Task to complete:
Retype all data exactly as given. Pictures should not be retyped.

Data to process section start

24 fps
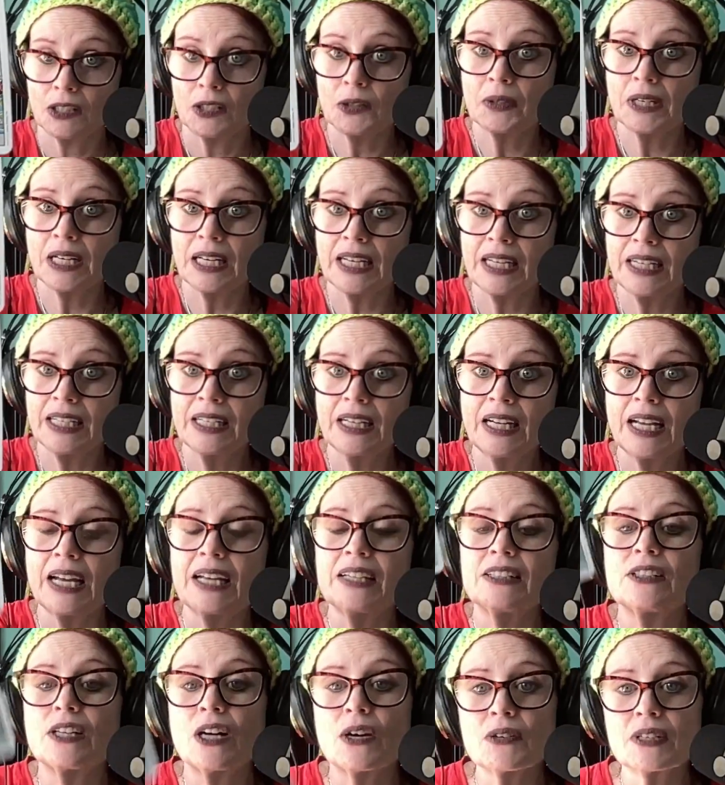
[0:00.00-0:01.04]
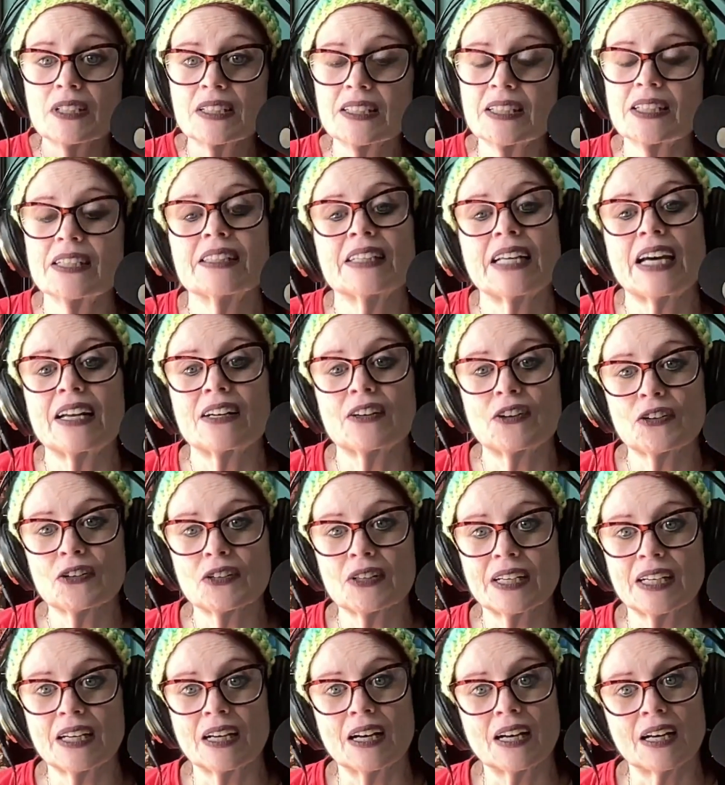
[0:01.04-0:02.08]
Okay? And noticing that
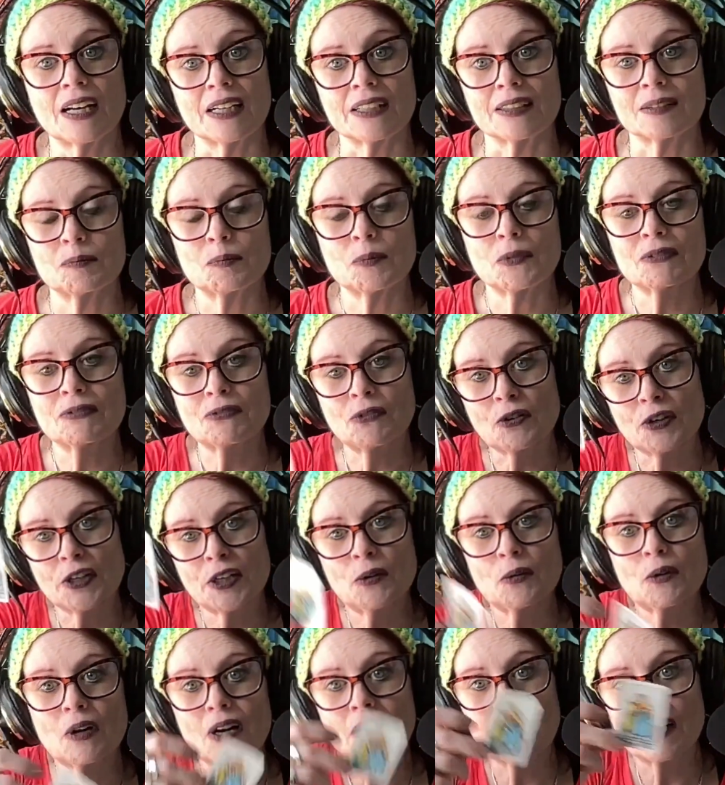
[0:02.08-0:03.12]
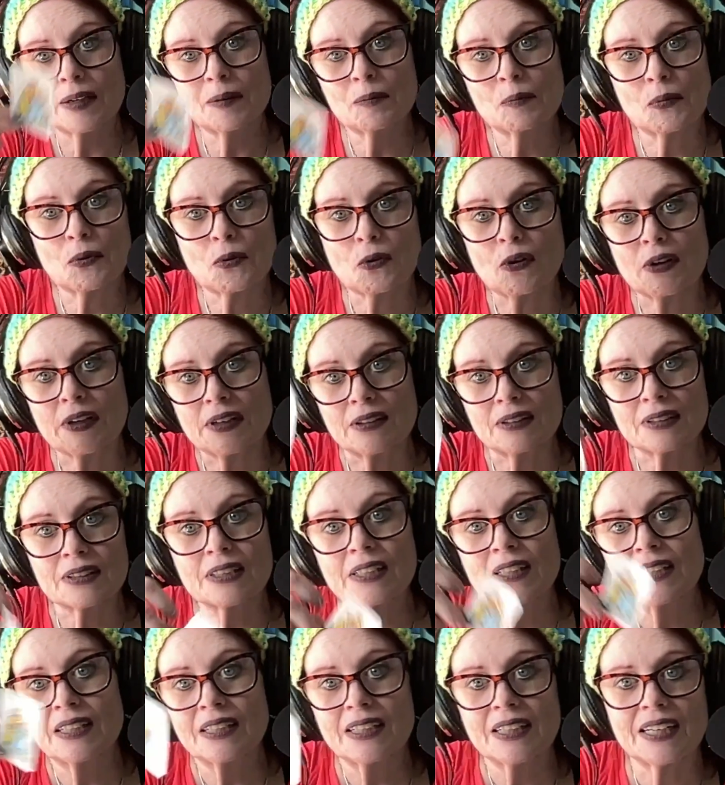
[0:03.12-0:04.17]
early on before you are
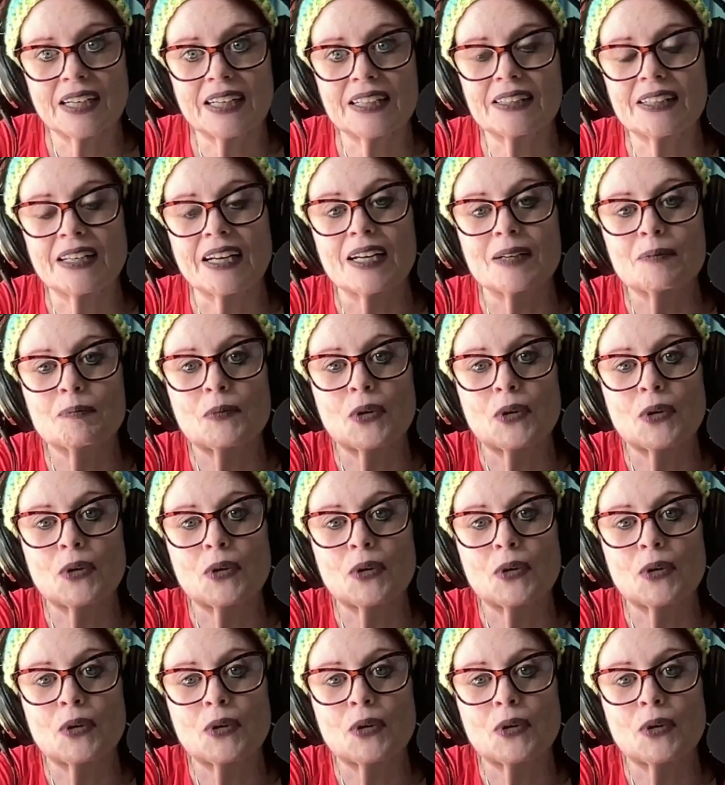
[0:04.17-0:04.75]
embroiled in that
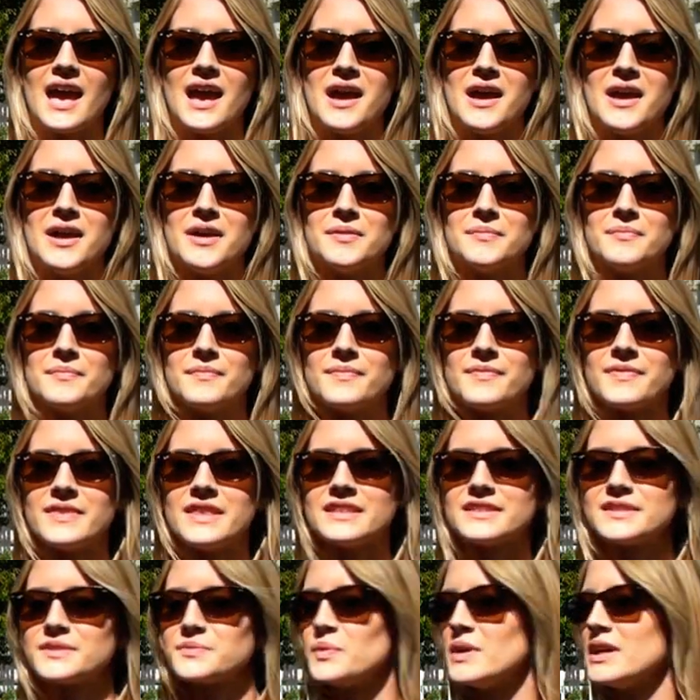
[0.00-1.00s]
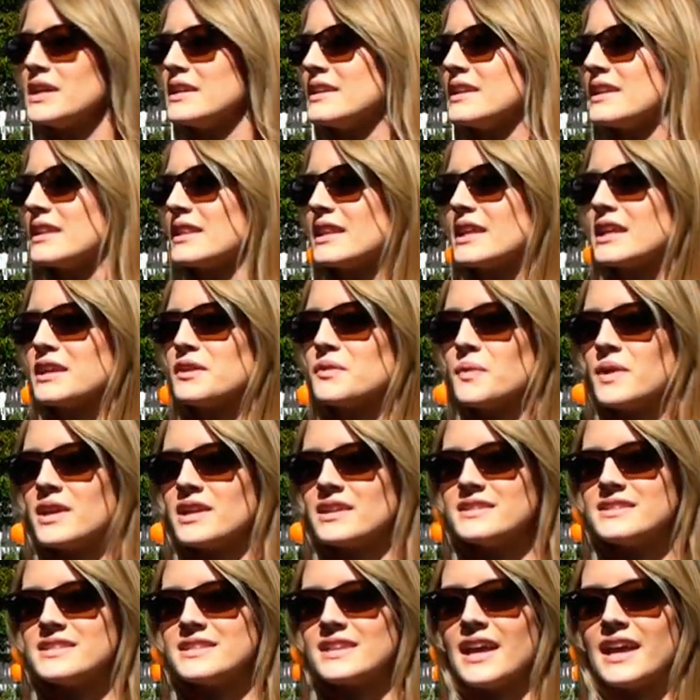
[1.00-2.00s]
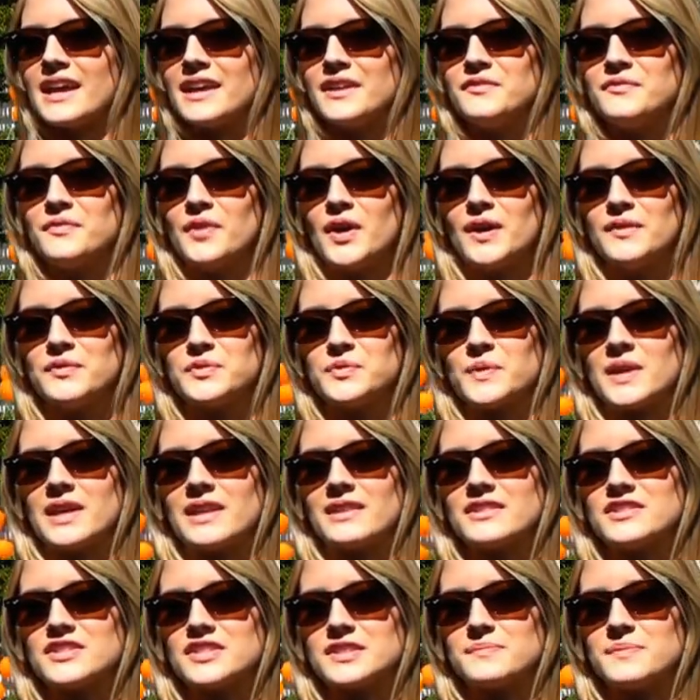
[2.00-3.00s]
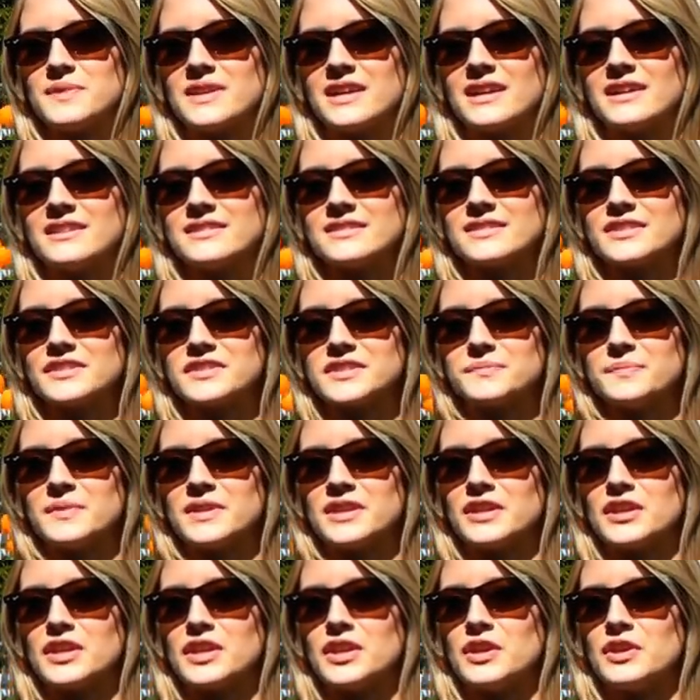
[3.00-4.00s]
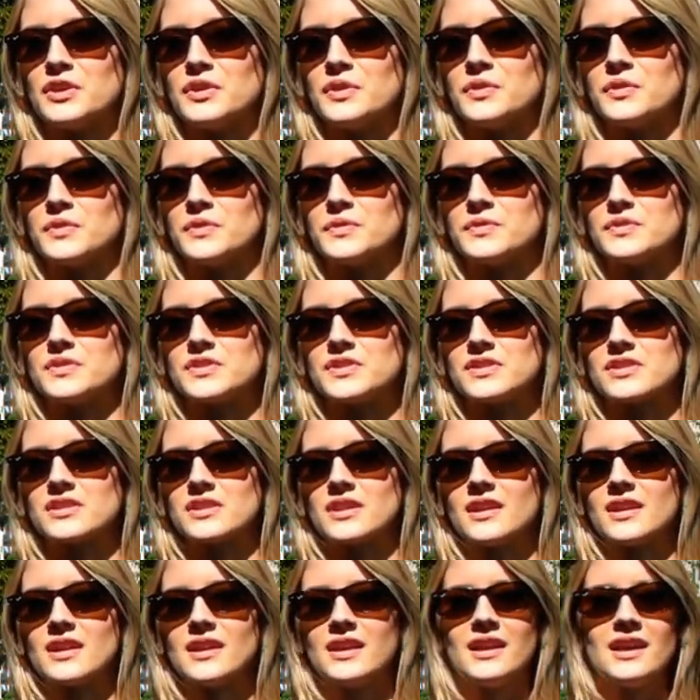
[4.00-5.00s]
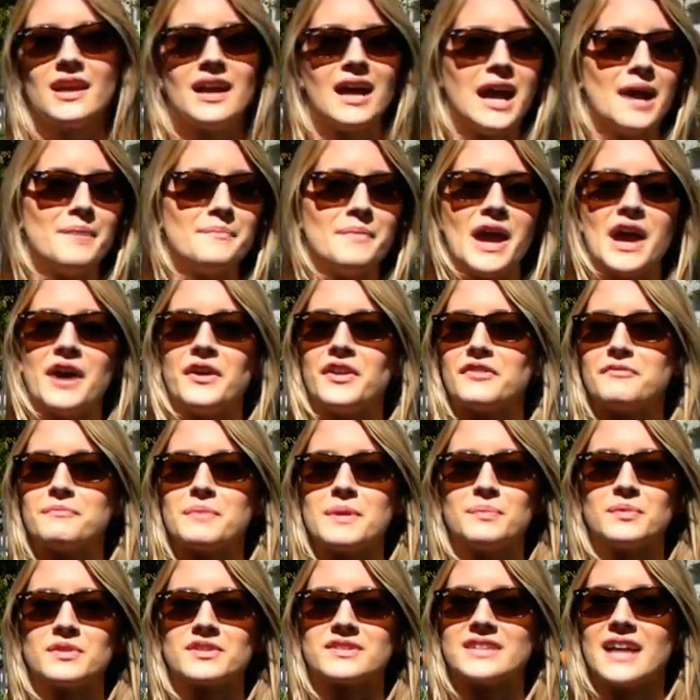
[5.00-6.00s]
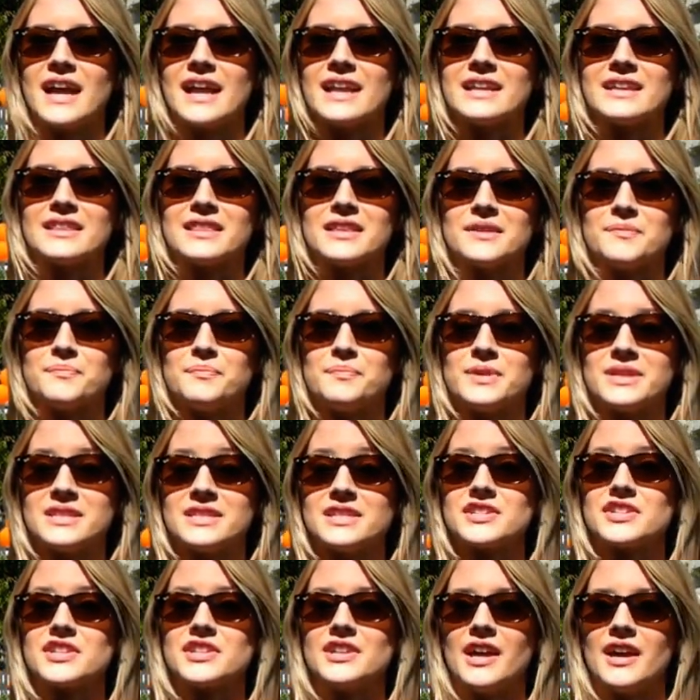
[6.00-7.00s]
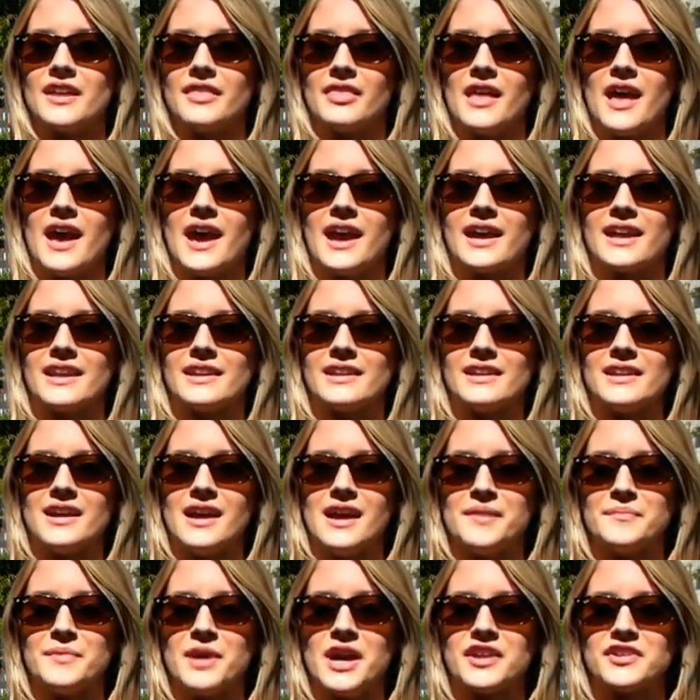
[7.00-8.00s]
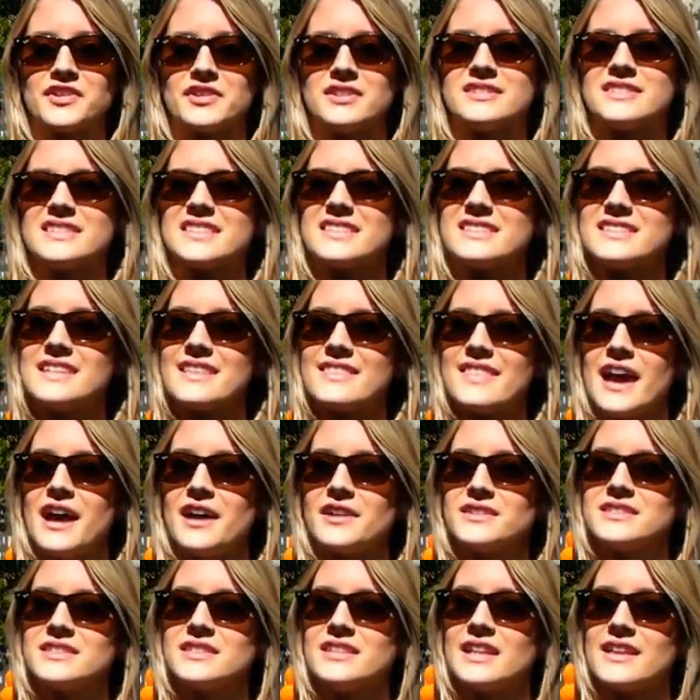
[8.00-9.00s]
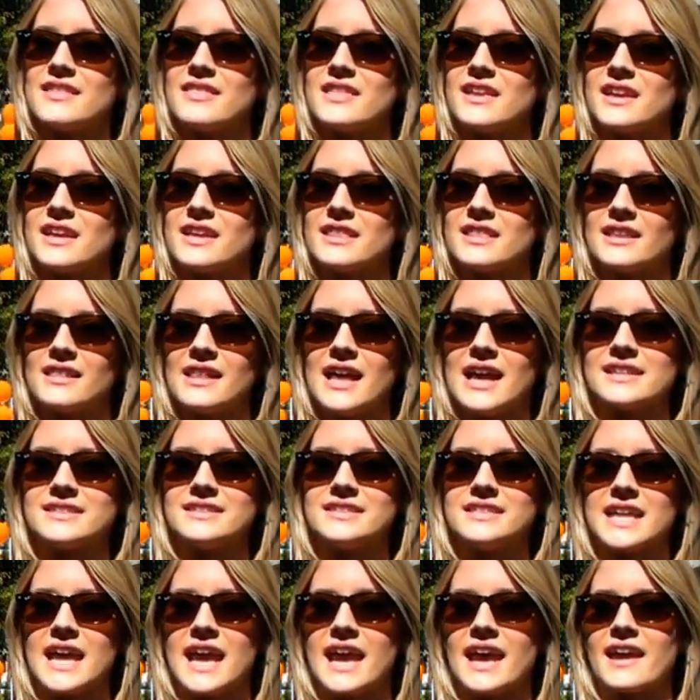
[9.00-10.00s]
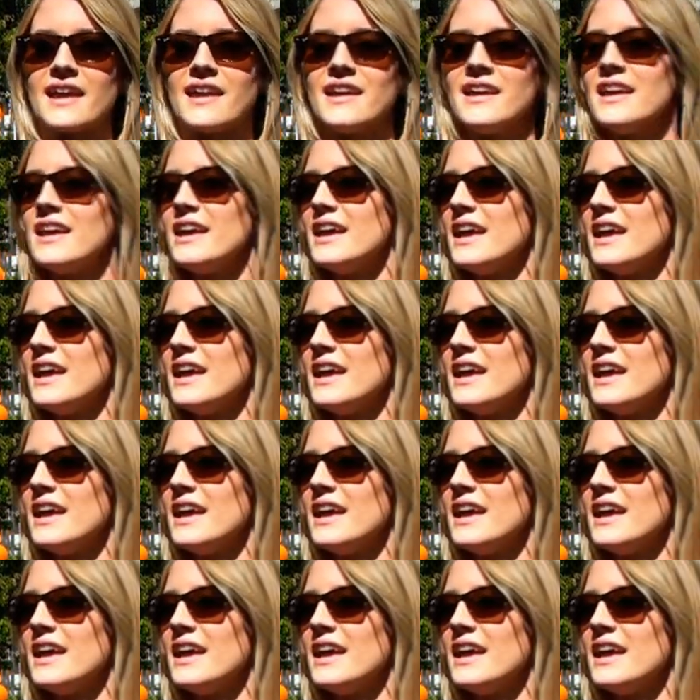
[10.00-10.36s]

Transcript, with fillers: Um, this one Link wanted to get involved with just because there's been a huge amount of people signing the petition online, um, 160,000 I think in the last day.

Data to process section end

Solution for this exercise:
24 fps
[0:00.00-0:01.04]
[0:01.04-0:02.08]
Okay? And noticing that
[0:02.08-0:03.12]
[0:03.12-0:04.17]
early on before you are
[0:04.17-0:04.75]
embroiled in that
[0.00-1.00s]
[1.00-2.00s]
[2.00-3.00s]
[3.00-4.00s]
[4.00-5.00s]
[5.00-6.00s]
[6.00-7.00s]
[7.00-8.00s]
[8.00-9.00s]
[9.00-10.00s]
[10.00-10.36s]

Transcript, with fillers: Um, this one Link wanted to get involved with just because there's been a huge amount of people signing the petition online, um, 160,000 I think in the last day.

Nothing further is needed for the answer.